Wednesday, September 9, 2020
Still working on Margaret Morris
I have now picked out all the cement and flattened the window out as well as I can. There are a couple of pieces of glass I can't level out because the maker dripped soldering under the edge of the came and it's pushing the glass out of line. But it's still a vast improvement.
Next I need to solder the broken joints. I've prepped them and have what I need and there's no reason why I shouldn't be able to do it...it's been sitting there for two weeks, waiting...but I'm still putting it off. Nervous I will do irreparable harm, even though intellectually I know there's nothing I can do to this window that is irreparable. Even if I had to remake every bit of it from scratch, it's possible to do so. So what's holding me back?

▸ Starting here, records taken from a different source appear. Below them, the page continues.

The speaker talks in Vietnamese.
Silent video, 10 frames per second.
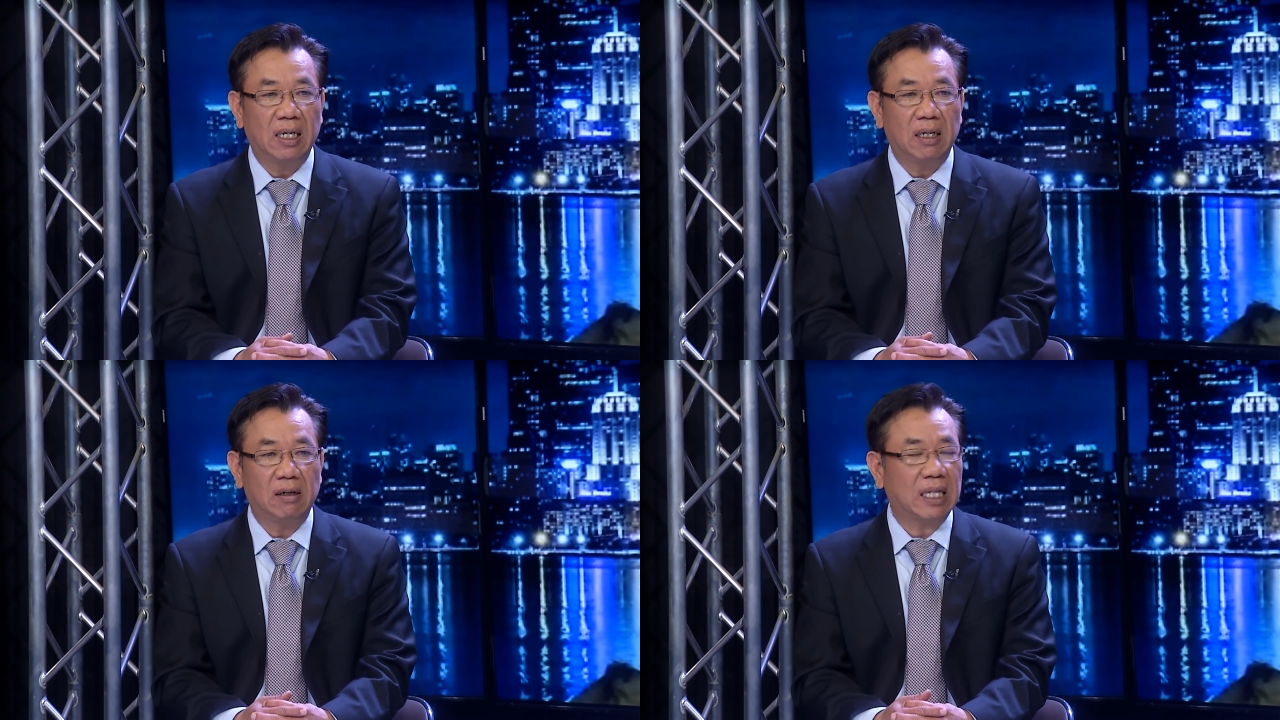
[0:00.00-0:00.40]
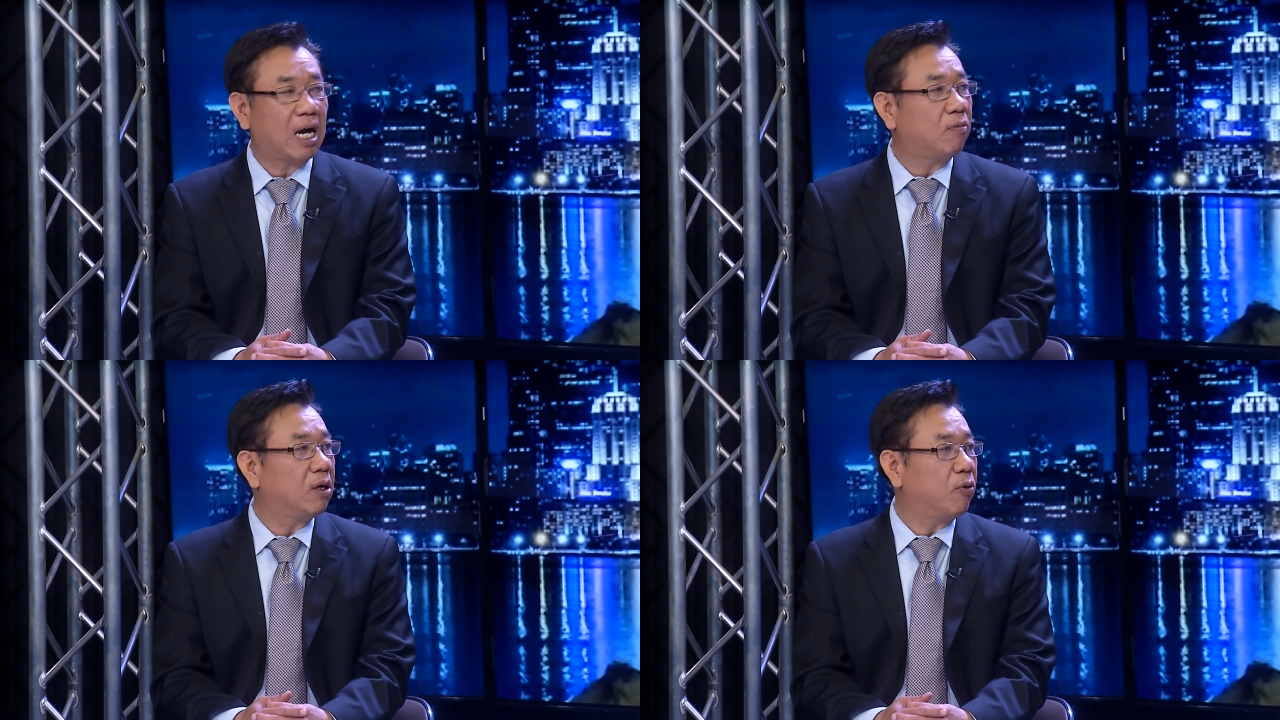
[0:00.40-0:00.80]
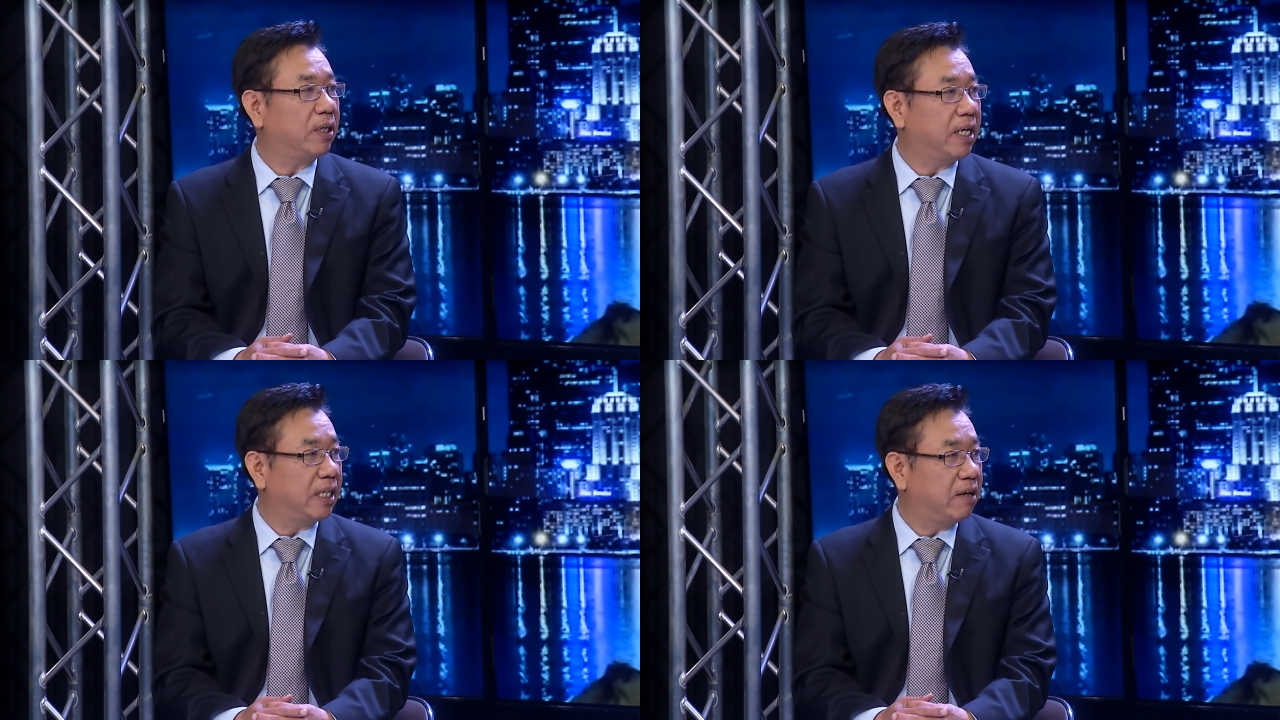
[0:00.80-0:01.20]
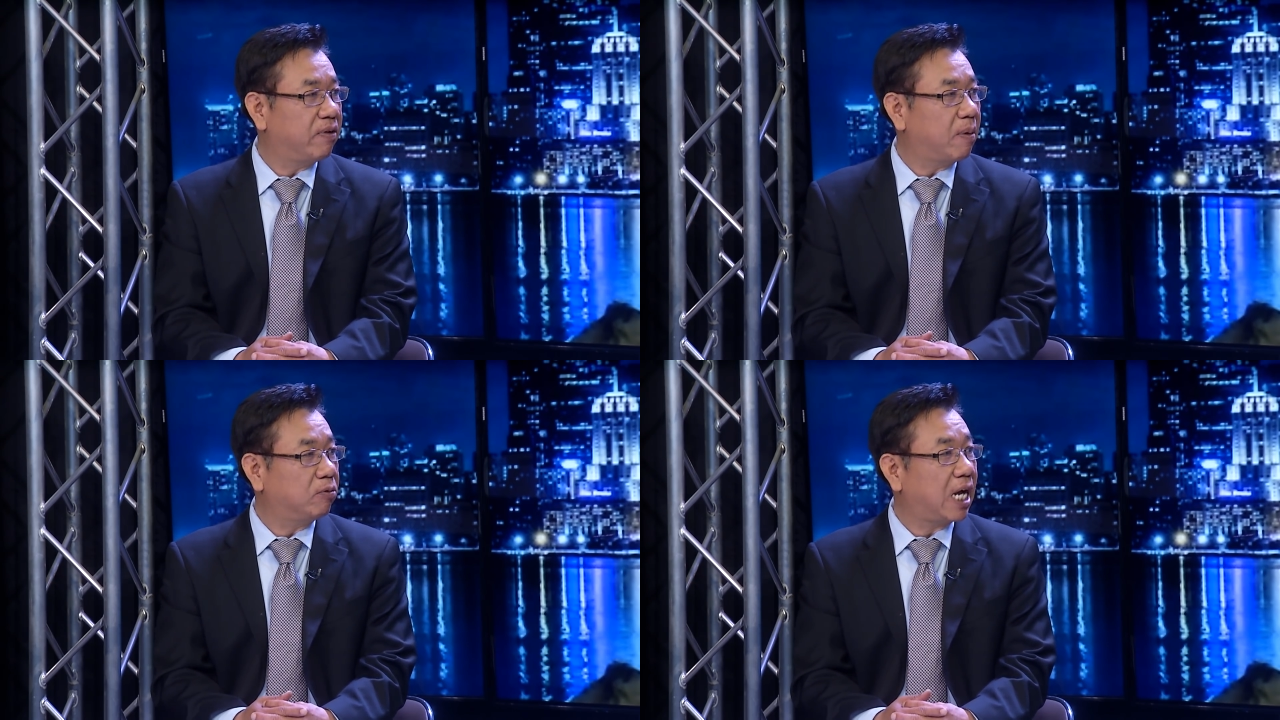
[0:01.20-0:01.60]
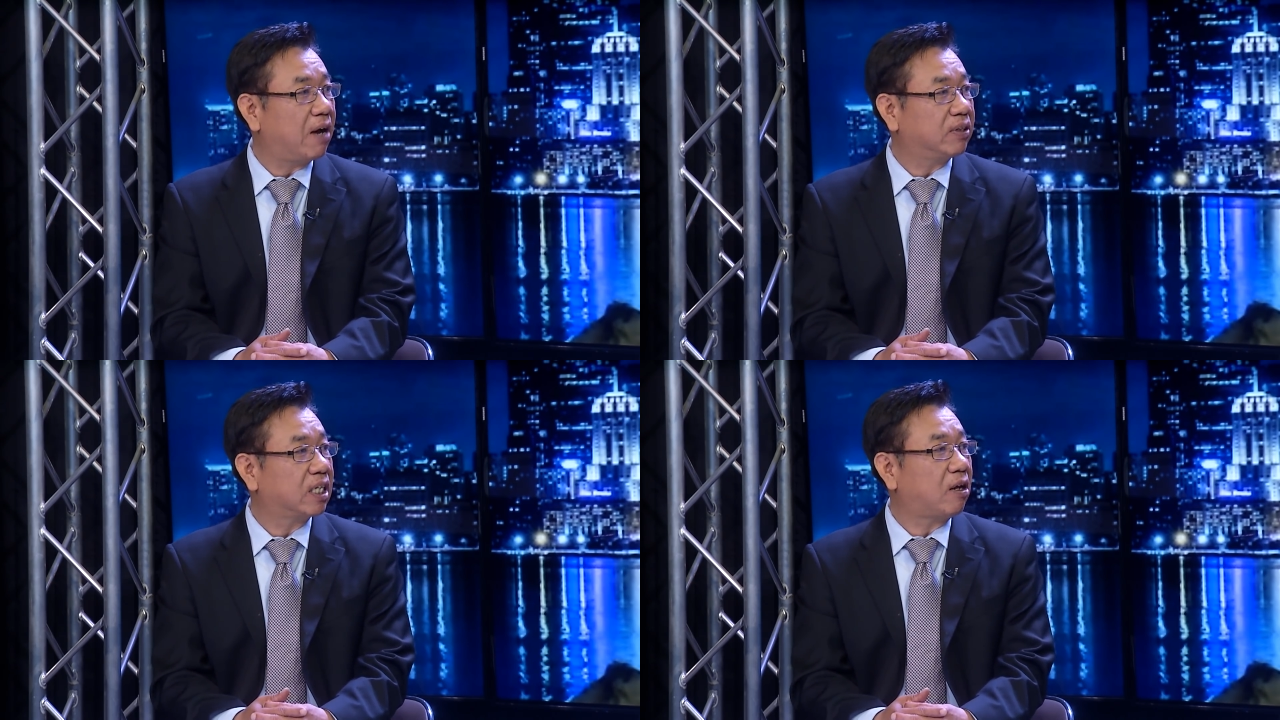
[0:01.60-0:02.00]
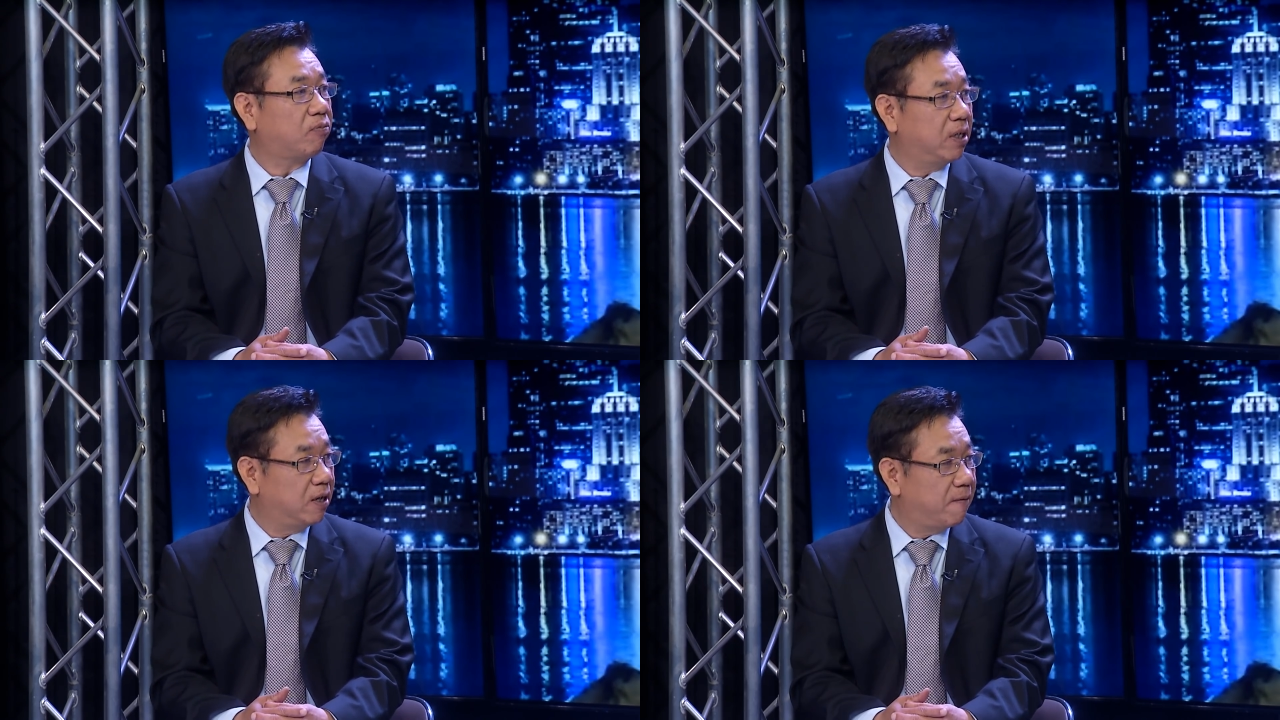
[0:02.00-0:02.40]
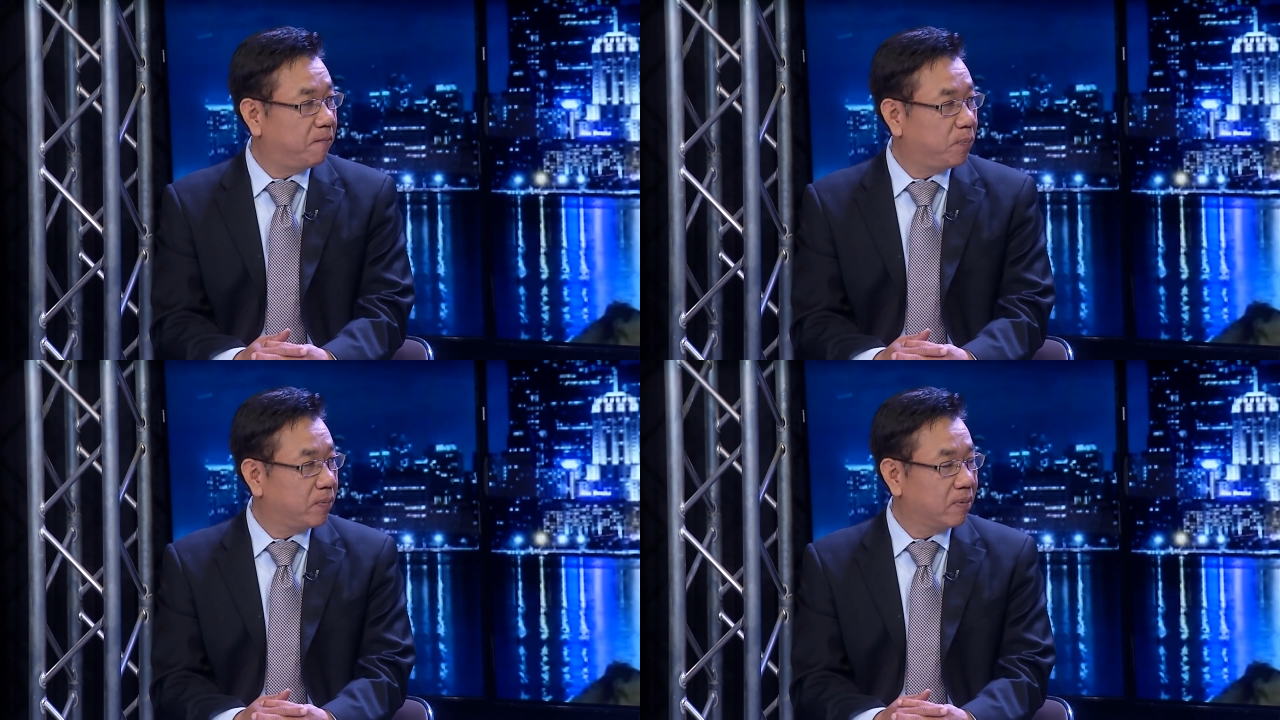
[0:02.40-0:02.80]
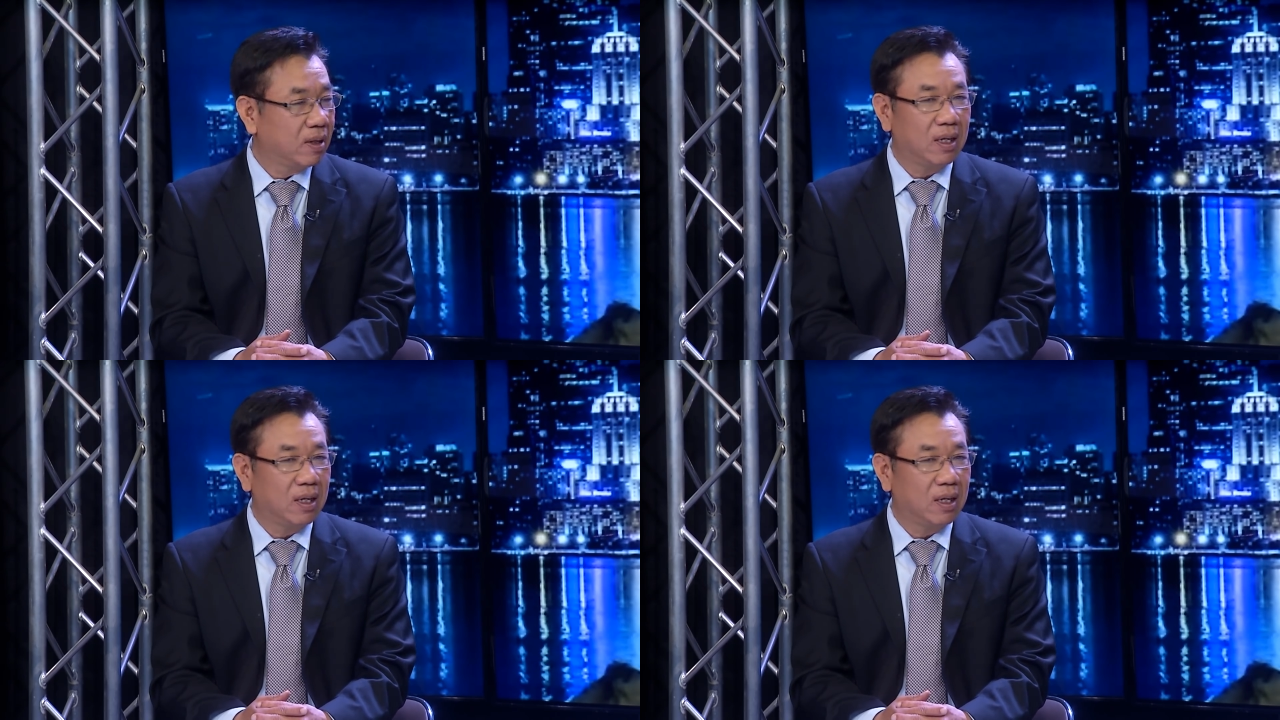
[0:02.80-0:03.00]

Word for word: người ta không được quyền kỳ thị về màu da và sắc tộc nữa à.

I was talking to my husband about it, and I think it boils down to pride. I have always been able to grasp things quickly and do well at what I undertake. I might go so far as to say everything (except math) has been pretty easy for me my whole life. I'm used to feeling confident and expert at whatever I do. But I don't feel confident about my soldering abilities (before I've even tried!) and I don't want to botch it up and prove myself inexpert at something. Is that stupid or what? Of course I won't be expert at it! I've never done it before. By the time I've done all 55 pieces, I will be expert at it. And who is going to be examining these windows with a magnifying glass, anyway? They're going into my own home, not a public monument. And they're in such bad shape, anything I do to them can only be an improvement.
All I can do is plunge in and give it a go. This is one of those things you have to learn by doing. It's expected that I'll feel wobbly about it at first.
But I'm not used to feeling wobbly and uncertain and cowardly...
Wow. Just two days since I wrote that you shouldn't expect self reflection in this blog... Sorry!